Suddenly without a source of income, he bunked at his uncle's house in Washington. He and Rand Beers, Kerry's national security adviser, worked with one other volunteer out of Beers's bedroom -- their desk in one corner, Beers's bed in the other.

Today, Lowenstein works for the Democratic National Committee and is advising the Kerry campaign. He is part of the nine-person foreign policy team at Kerry headquarters. A picture of a snarling Vice President Cheney decorates their cubicles, as does a photo of President Bush wearing a cowboy hat, captioned "YEE-HA is not a foreign policy."

Beers described Lowenstein as their "project manager." He specializes in issues relating to terrorism, nonproliferation, homeland security and intelligence reform. James P. Rubin, a senior campaign adviser, said Lowenstein stands out, because "often the most committed are also the most intense. Unlike some, Frank's cheerful."

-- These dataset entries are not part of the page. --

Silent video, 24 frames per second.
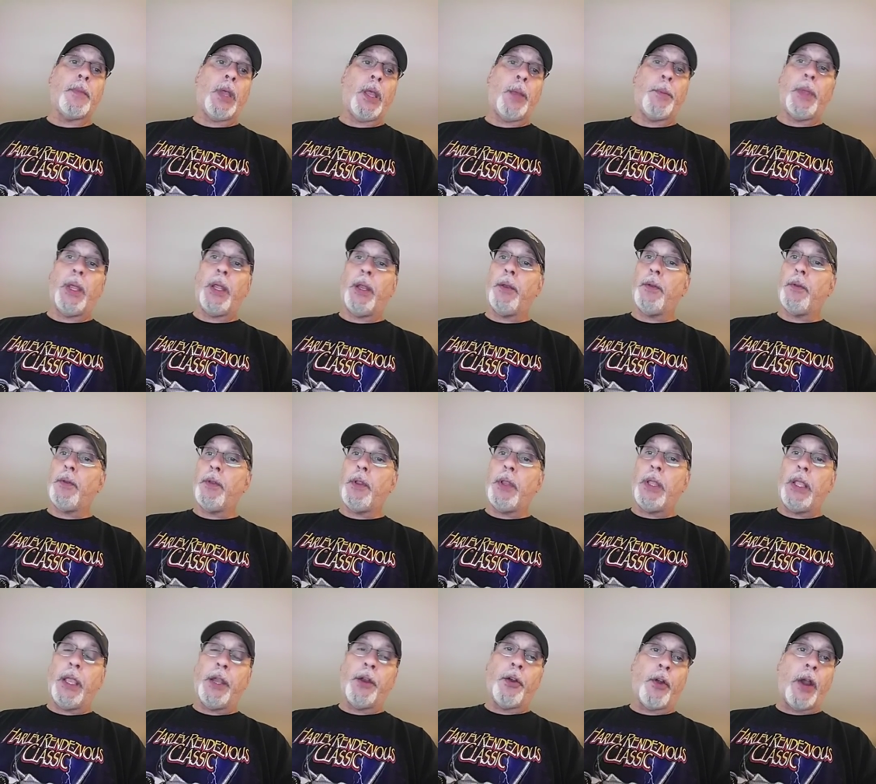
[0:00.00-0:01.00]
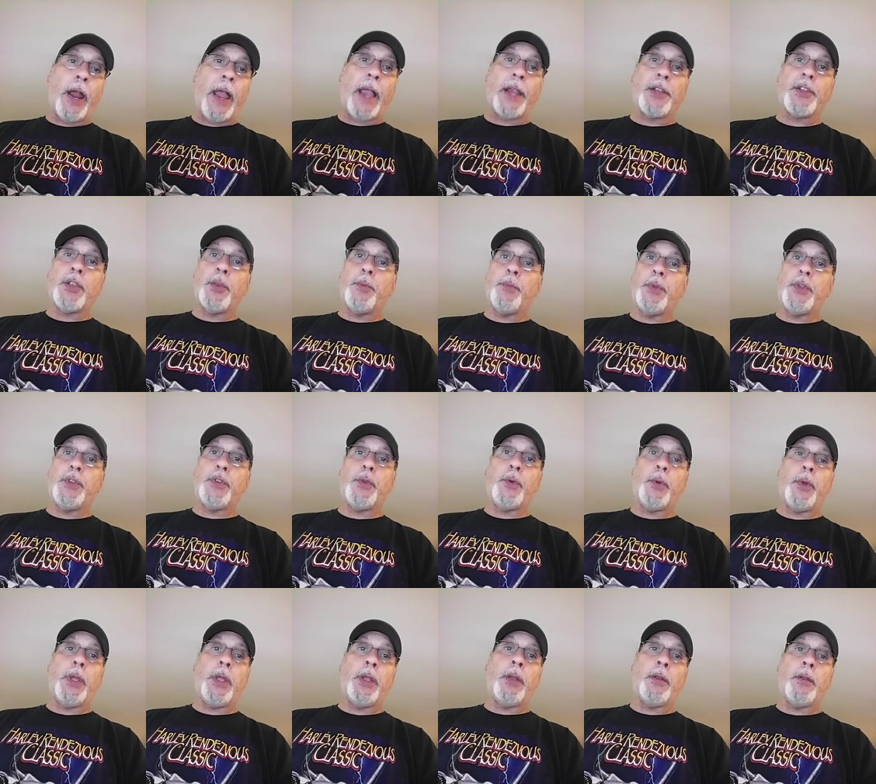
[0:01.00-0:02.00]
I mean, the interaction
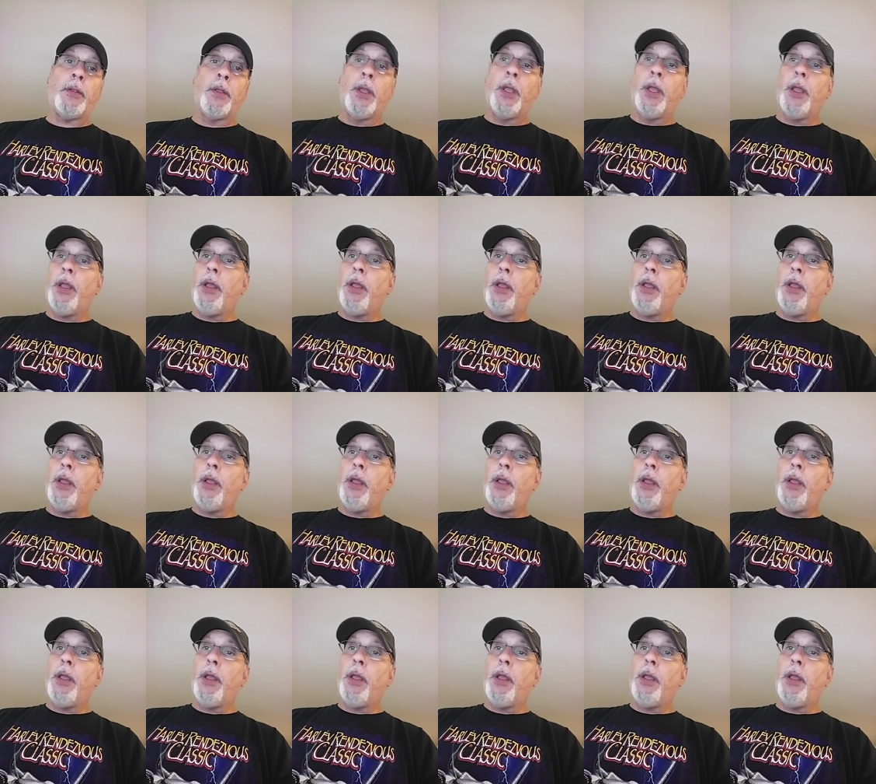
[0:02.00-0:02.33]
between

Lowenstein said he thinks his father would be proud, although he is not following lock step in his footsteps: "My dad was all about human rights, but after 9/11, I don't always think human rights first. I think security."

He is driven by the desire to right a wrong, Lowenstein said; murder should not go unpunished.

"I thought we had to go get the bad guys," Lowenstein said, his father's passion in his eyes. "There's some element of vengeance."

Frank Lowenstein was immersed in politics as the son of a civil rights leader.